Les vertiges du miroir dans l'art contemporain

Depuis qu'Alberti a déclaré en 1435 que le miroir est le juge de la
peinture, le miroir plan s'est imposé comme un mode d'organisation du
regard par le truchement de la perspectiva artificialis. Or, cette réflexion
parfaite n'est plus de mise dans l'art du XX<sup>e</sup> siècle, en particulier depuis
les années 1960.
Les artistes comme Robert Morris, Robert Smithson, Michelangelo
Pistoletto, Jeff Wall, Bill Viola, Yayoi Kusama, Larry Bell, Anish Kapoor,
Vladimir Skoda, ou encore Casten Höller, Jeppe Hein, David Altmejd,
Olafur Eliasson, pour n'en citer que quelques uns, créent des surfaces et
des dispositifs spéculaires qui font appel au vertige des sens.
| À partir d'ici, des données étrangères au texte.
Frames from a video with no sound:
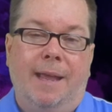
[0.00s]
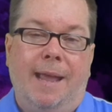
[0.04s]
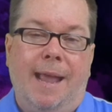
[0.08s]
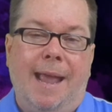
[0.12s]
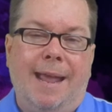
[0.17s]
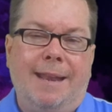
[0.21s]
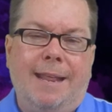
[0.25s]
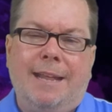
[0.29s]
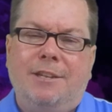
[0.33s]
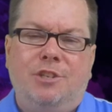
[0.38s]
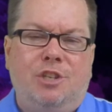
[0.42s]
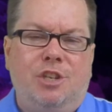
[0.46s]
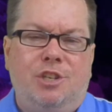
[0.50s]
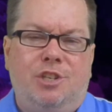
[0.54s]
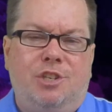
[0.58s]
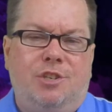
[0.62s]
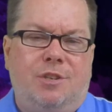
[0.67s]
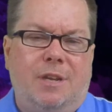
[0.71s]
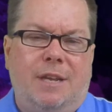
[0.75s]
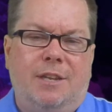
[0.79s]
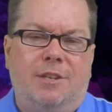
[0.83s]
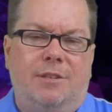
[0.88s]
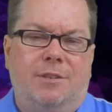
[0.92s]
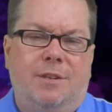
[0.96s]
And that
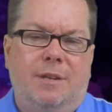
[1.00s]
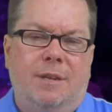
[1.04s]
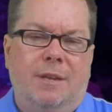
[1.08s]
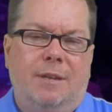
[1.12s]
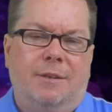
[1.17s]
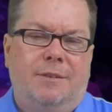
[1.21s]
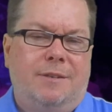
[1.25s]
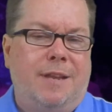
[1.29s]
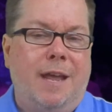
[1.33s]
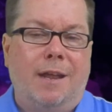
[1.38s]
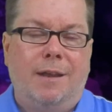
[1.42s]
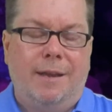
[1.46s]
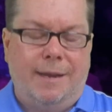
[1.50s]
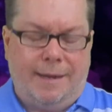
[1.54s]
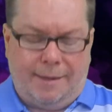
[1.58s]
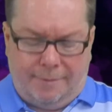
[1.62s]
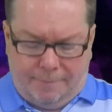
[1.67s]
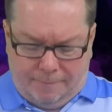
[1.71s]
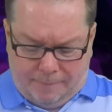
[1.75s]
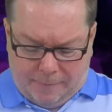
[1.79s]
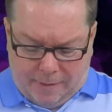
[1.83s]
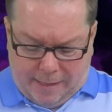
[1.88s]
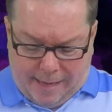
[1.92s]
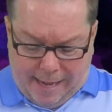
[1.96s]
just is telling
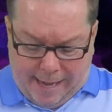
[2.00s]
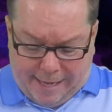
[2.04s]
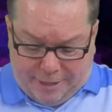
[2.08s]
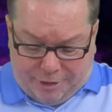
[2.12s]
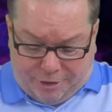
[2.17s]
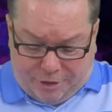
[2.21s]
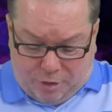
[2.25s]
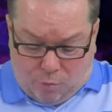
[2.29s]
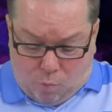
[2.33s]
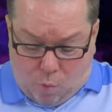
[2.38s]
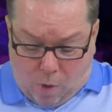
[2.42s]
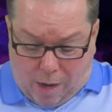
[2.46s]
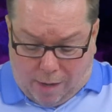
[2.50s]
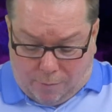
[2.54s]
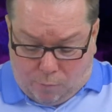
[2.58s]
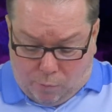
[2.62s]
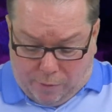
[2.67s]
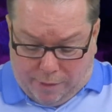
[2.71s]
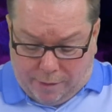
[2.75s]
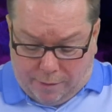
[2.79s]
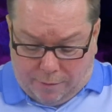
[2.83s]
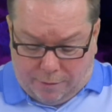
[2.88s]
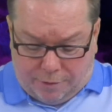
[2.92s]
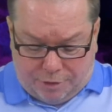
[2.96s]
as to what
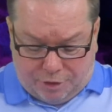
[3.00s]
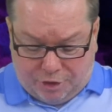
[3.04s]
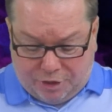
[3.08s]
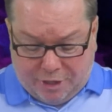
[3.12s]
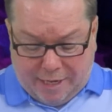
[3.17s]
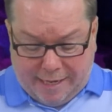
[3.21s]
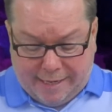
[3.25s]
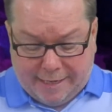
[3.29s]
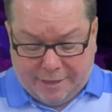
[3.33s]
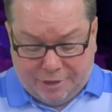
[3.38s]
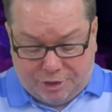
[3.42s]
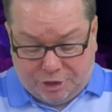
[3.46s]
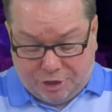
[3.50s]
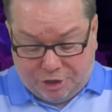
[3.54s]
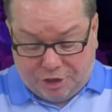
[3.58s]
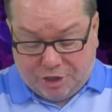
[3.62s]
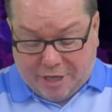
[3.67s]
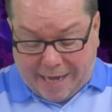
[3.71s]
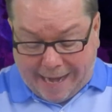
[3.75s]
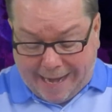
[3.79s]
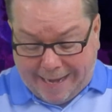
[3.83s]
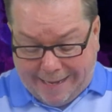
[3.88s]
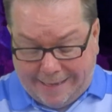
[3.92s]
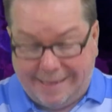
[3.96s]
we're seeing in
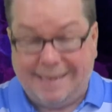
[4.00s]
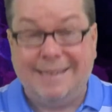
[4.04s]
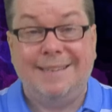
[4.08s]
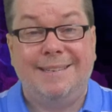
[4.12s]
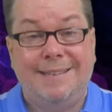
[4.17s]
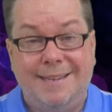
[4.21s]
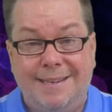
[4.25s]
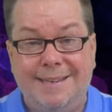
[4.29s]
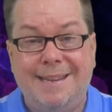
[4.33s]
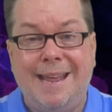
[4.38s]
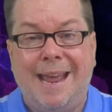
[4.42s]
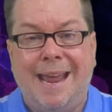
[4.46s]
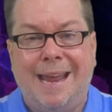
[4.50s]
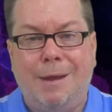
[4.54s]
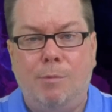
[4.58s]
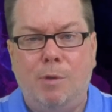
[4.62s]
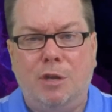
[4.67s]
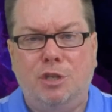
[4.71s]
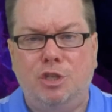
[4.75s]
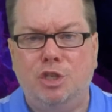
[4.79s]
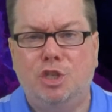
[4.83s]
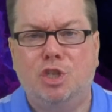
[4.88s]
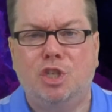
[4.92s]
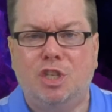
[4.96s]
society today. We
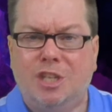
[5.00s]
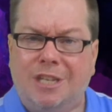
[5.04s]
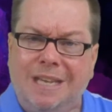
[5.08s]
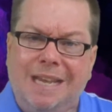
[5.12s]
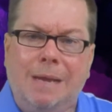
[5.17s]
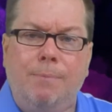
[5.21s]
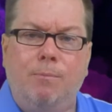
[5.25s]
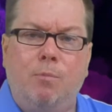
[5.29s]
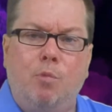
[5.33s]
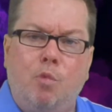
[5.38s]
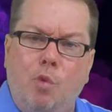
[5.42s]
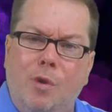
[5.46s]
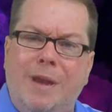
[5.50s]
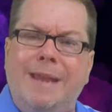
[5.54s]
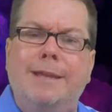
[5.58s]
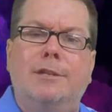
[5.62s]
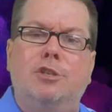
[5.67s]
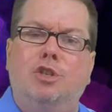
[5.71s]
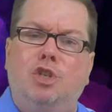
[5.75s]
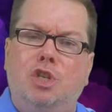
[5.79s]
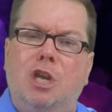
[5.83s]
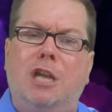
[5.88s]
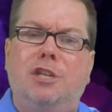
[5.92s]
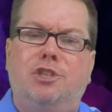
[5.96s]
just keep
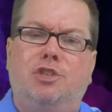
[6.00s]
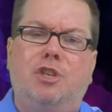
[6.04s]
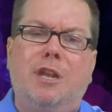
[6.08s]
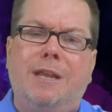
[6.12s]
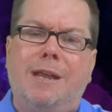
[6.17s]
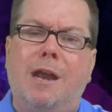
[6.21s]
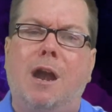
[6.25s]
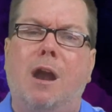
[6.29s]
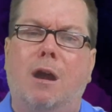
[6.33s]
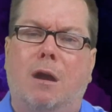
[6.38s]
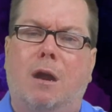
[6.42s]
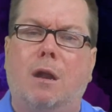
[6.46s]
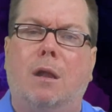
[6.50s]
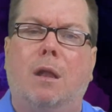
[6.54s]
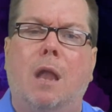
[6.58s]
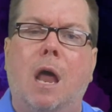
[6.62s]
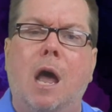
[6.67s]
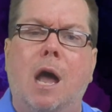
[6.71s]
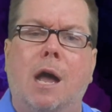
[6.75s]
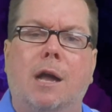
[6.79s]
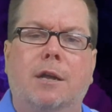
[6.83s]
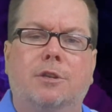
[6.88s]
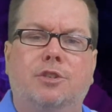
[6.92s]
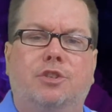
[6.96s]
readjusting our
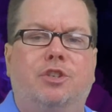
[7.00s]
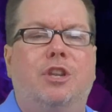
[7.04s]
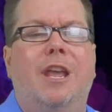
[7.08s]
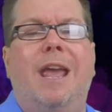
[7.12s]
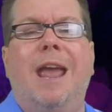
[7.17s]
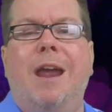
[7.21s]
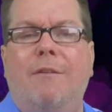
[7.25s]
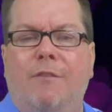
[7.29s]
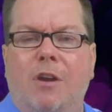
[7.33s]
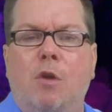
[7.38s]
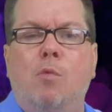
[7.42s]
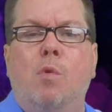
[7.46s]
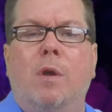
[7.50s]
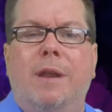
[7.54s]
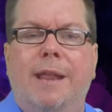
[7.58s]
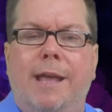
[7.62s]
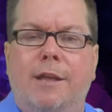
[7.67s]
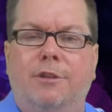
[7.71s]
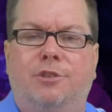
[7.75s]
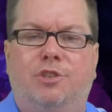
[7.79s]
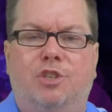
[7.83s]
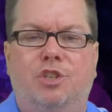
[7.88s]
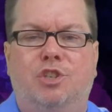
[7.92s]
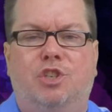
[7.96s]
clocks to everyone
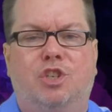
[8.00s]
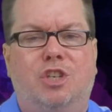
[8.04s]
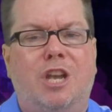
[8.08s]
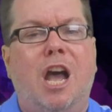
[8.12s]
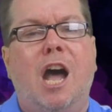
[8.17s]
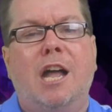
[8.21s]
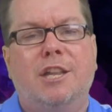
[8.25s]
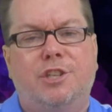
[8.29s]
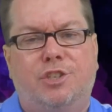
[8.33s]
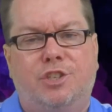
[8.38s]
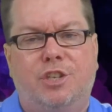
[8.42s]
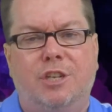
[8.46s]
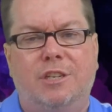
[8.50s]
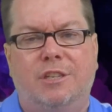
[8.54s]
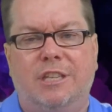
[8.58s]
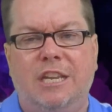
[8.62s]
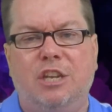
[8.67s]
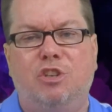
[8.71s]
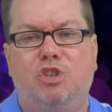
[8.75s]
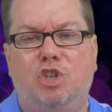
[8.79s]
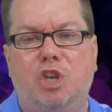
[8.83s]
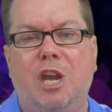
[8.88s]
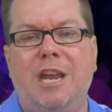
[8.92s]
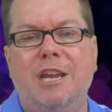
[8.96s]
else's constantly
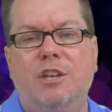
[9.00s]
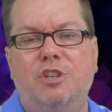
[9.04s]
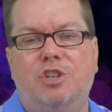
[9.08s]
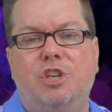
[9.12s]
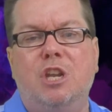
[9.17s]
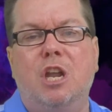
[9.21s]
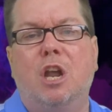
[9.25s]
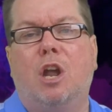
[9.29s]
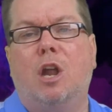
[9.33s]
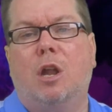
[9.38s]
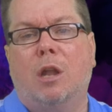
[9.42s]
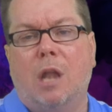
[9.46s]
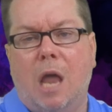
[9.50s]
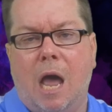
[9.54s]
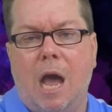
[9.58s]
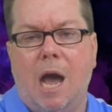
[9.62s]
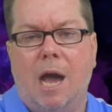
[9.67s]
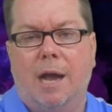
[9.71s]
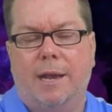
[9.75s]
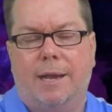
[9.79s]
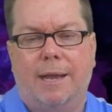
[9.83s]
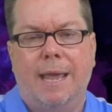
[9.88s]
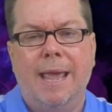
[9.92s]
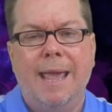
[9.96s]
changing
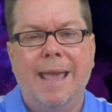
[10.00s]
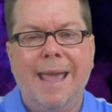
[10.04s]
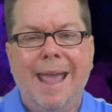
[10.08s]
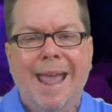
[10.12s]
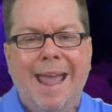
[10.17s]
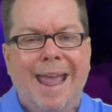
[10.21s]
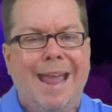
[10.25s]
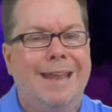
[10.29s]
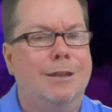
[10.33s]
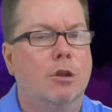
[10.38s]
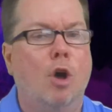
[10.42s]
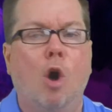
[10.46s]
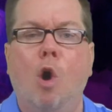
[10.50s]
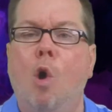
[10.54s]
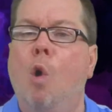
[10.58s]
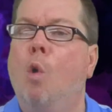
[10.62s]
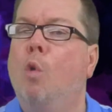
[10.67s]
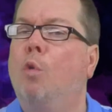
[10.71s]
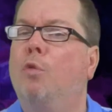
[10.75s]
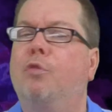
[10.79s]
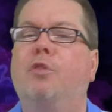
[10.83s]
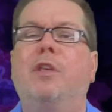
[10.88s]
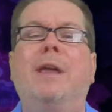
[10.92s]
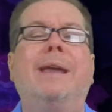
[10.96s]
clock, and the
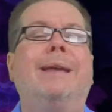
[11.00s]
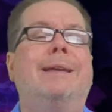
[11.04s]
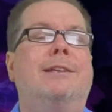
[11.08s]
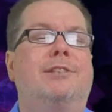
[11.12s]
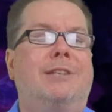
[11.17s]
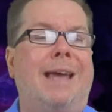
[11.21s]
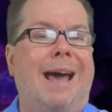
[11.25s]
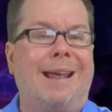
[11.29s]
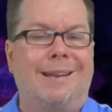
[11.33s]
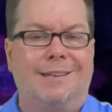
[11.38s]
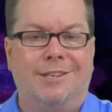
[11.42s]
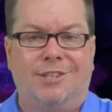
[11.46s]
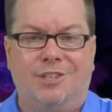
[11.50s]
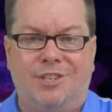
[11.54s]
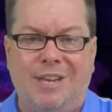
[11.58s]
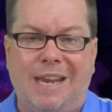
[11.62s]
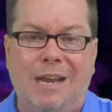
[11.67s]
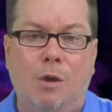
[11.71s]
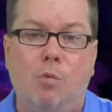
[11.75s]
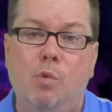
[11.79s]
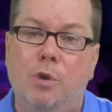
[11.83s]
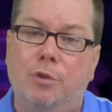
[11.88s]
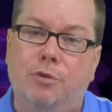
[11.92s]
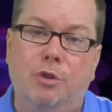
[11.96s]
whole thing is out of
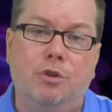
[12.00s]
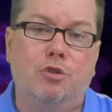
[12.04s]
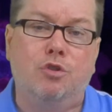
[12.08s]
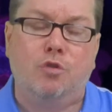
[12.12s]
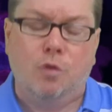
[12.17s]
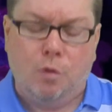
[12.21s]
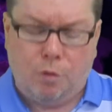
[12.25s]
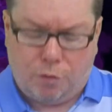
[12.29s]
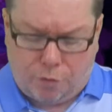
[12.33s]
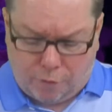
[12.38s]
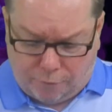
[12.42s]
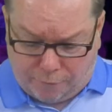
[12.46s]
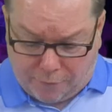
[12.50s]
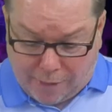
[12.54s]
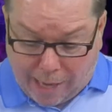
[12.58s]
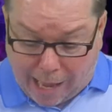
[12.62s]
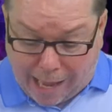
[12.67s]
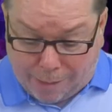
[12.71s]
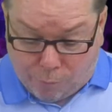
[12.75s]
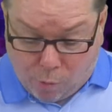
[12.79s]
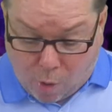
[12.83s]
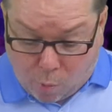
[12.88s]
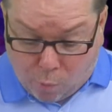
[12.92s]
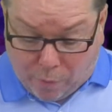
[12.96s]
sync with the truth of
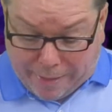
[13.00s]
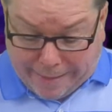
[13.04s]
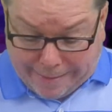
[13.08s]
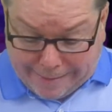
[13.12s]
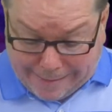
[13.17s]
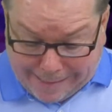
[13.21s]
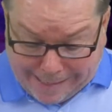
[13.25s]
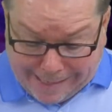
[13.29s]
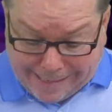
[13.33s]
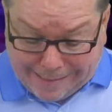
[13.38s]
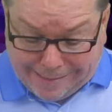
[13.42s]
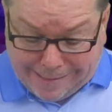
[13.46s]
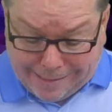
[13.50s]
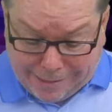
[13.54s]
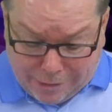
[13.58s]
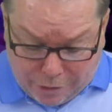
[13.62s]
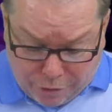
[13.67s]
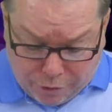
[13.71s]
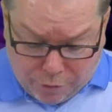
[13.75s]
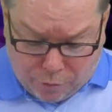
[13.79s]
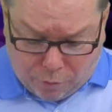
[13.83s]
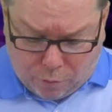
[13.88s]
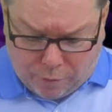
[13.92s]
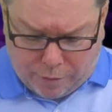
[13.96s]
God. What we need to
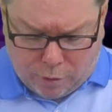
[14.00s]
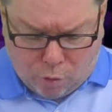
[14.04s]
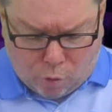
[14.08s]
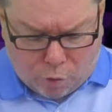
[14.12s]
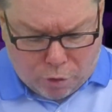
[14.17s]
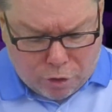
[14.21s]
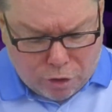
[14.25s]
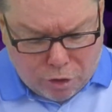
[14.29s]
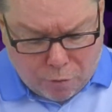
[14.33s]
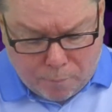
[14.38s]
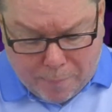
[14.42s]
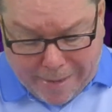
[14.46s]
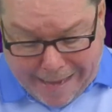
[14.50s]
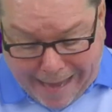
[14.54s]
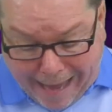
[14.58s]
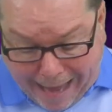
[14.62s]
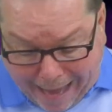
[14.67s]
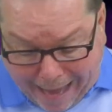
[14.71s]
do in order to be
Leurs oeuvres
témoignent d'une déréalisation du monde et d'une dépersonnalisation du
sujet à travers des miroirs vides, fragmentés, déformés ou abyssaux... Le
spectateur est invité à faire l'expérience du miroir qui n'est plus seulement
à regarder sur le mode intimiste, mais sur le mode relationnel entre le
corps, l'espace, la lumière et le temps.
Soko Phay montre de quelles manières le miroir participe aux transformations
de l'art contemporain, en renouvelant les catégories esthétiques
par-delà les genres et les médiums. Son ambition est d'interroger
les fonctions du miroir dans notre culture visuelle, tout en donnant à
penser notre coexistence avec l'Autre.